··· Data for processing ···

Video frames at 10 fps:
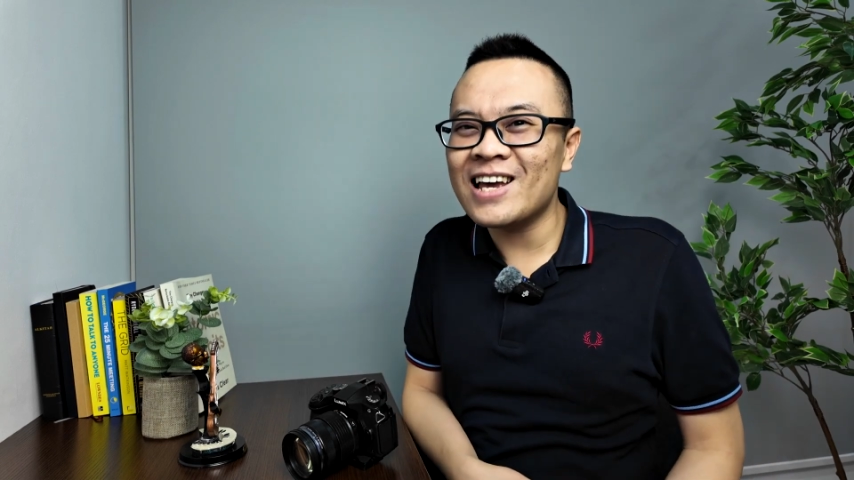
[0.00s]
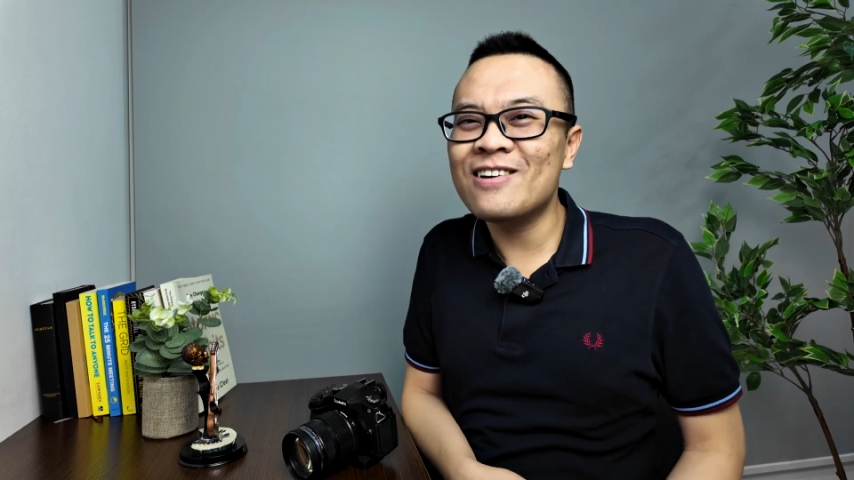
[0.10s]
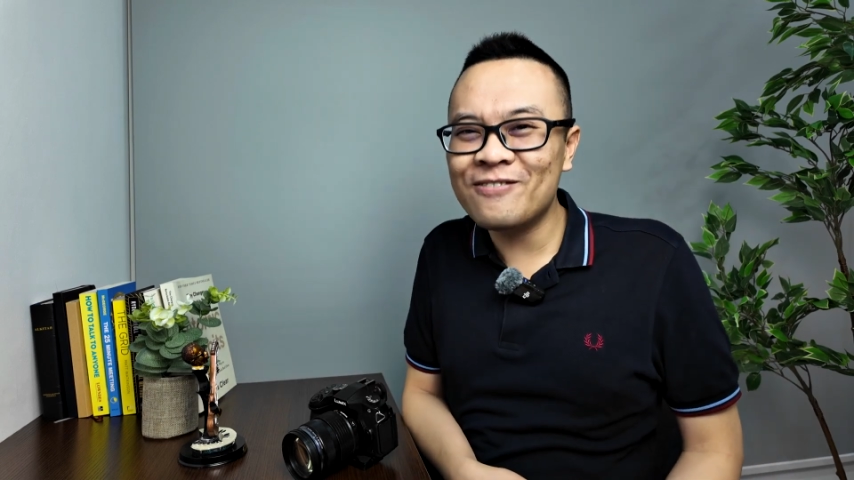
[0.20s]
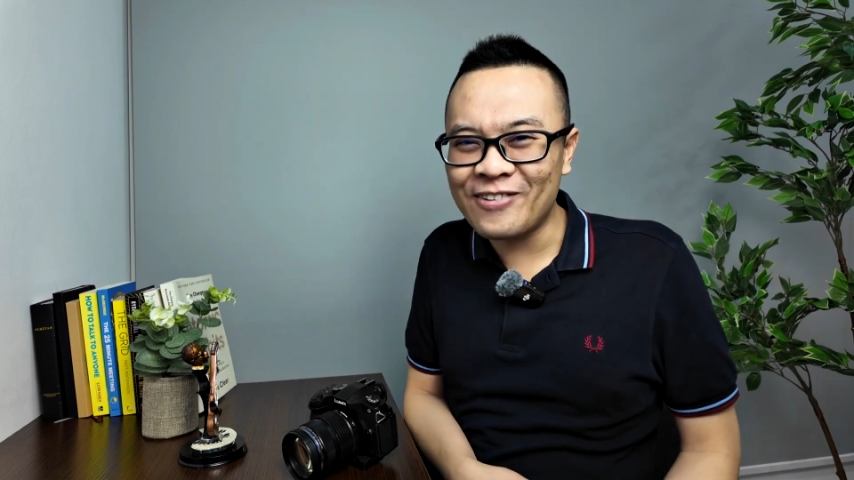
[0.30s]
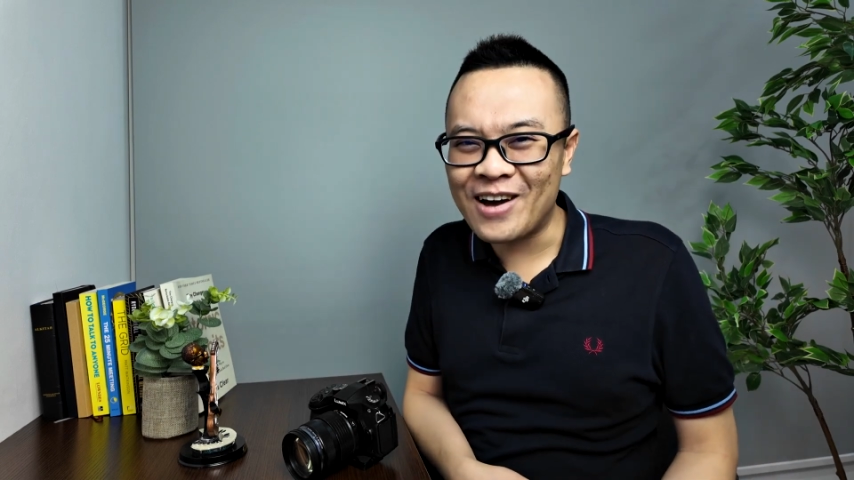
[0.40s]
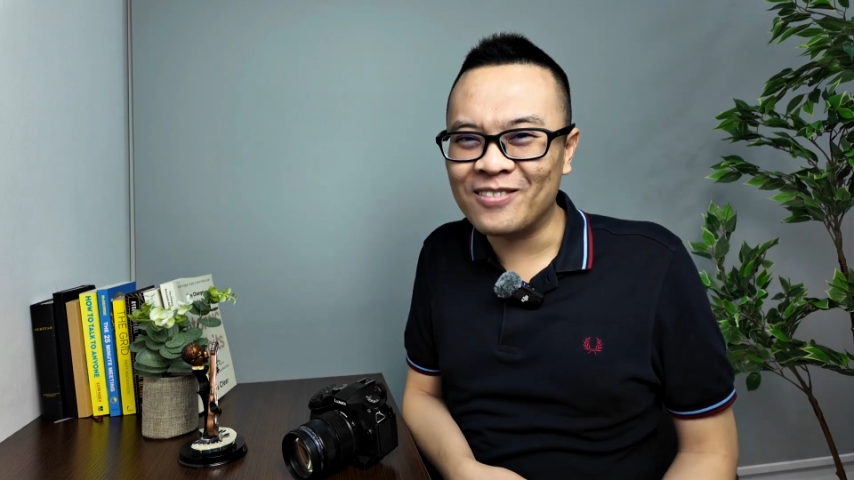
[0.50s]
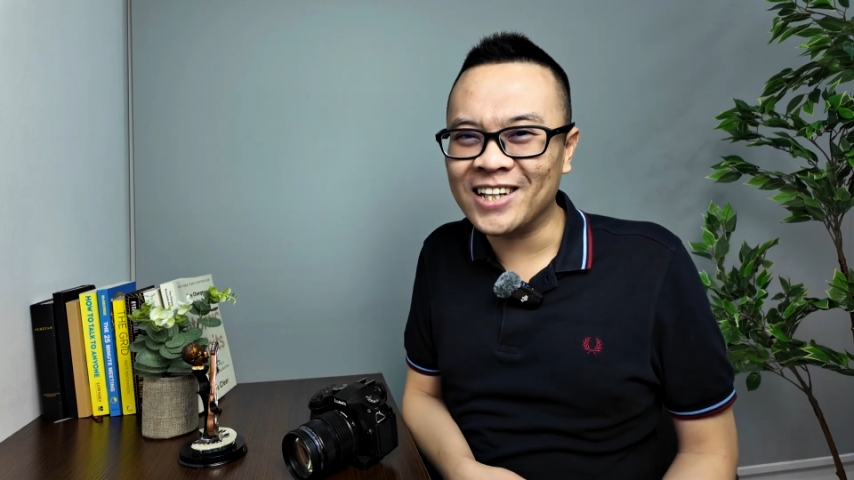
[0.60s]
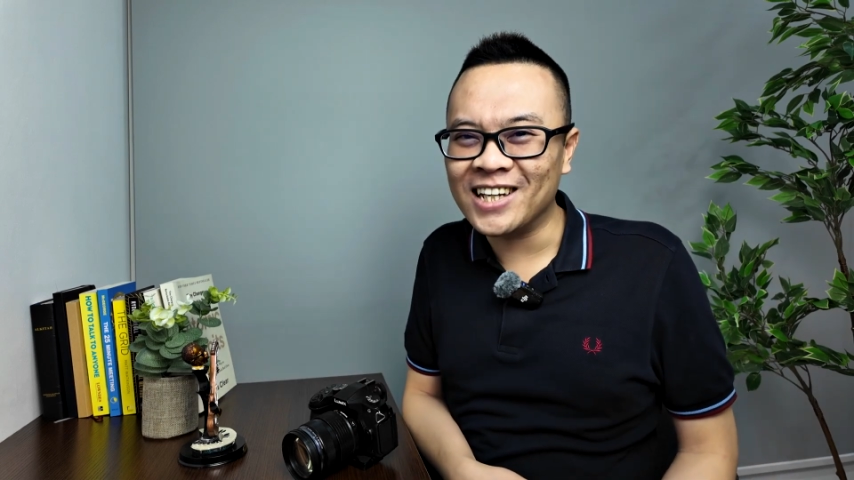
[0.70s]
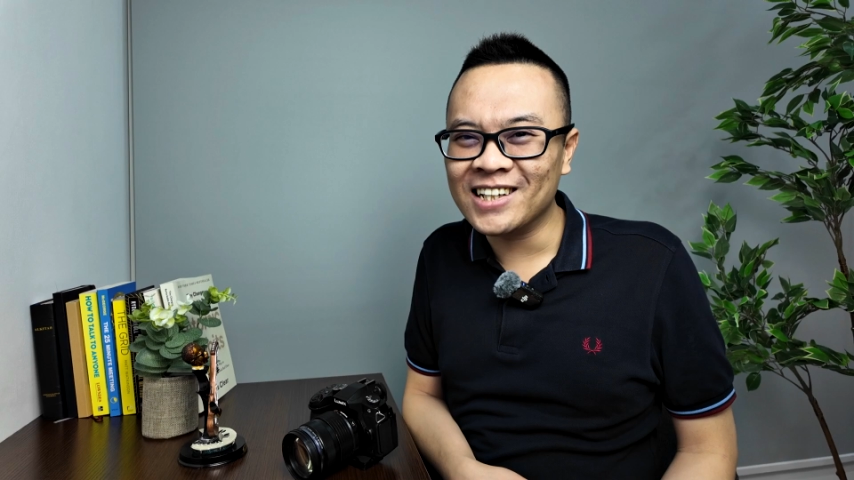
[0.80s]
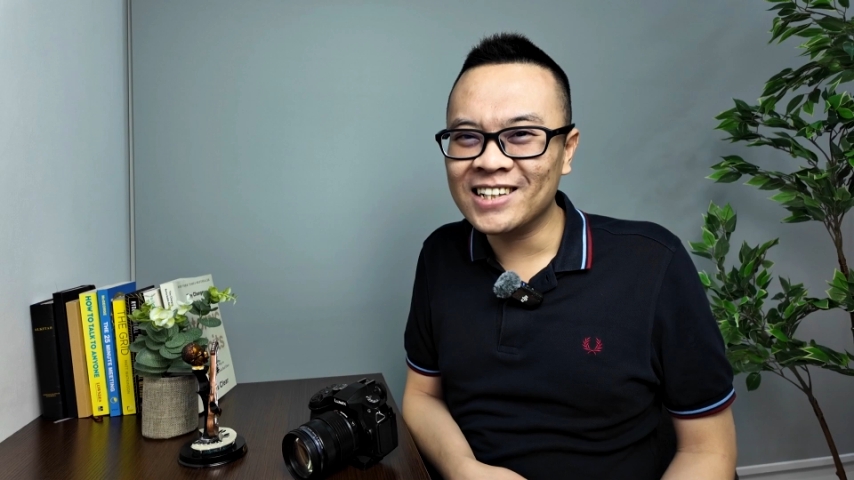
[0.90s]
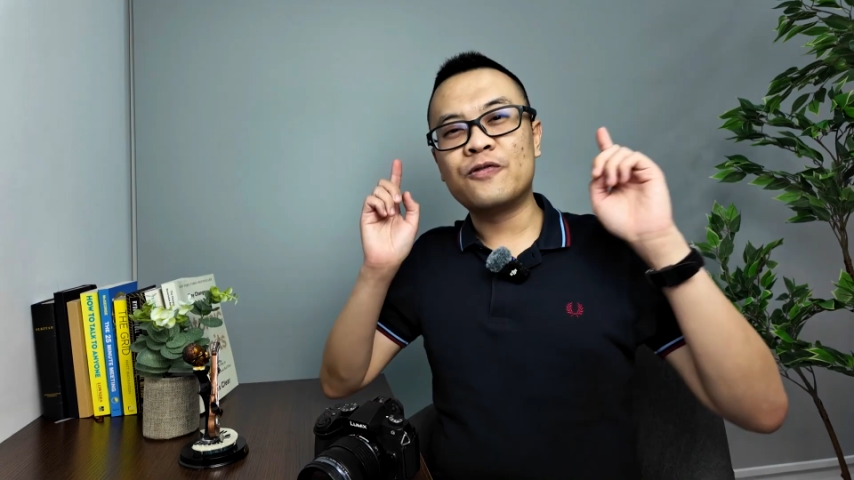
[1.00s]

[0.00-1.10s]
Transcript: and family.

···

■ **How to complete this task**:
The output should consist of every entry above, printed exactly, with the images removed.

■ **Response to this task**:
Video frames at 10 fps:
[0.00s]
[0.10s]
[0.20s]
[0.30s]
[0.40s]
[0.50s]
[0.60s]
[0.70s]
[0.80s]
[0.90s]
[1.00s]

[0.00-1.10s]
Transcript: and family.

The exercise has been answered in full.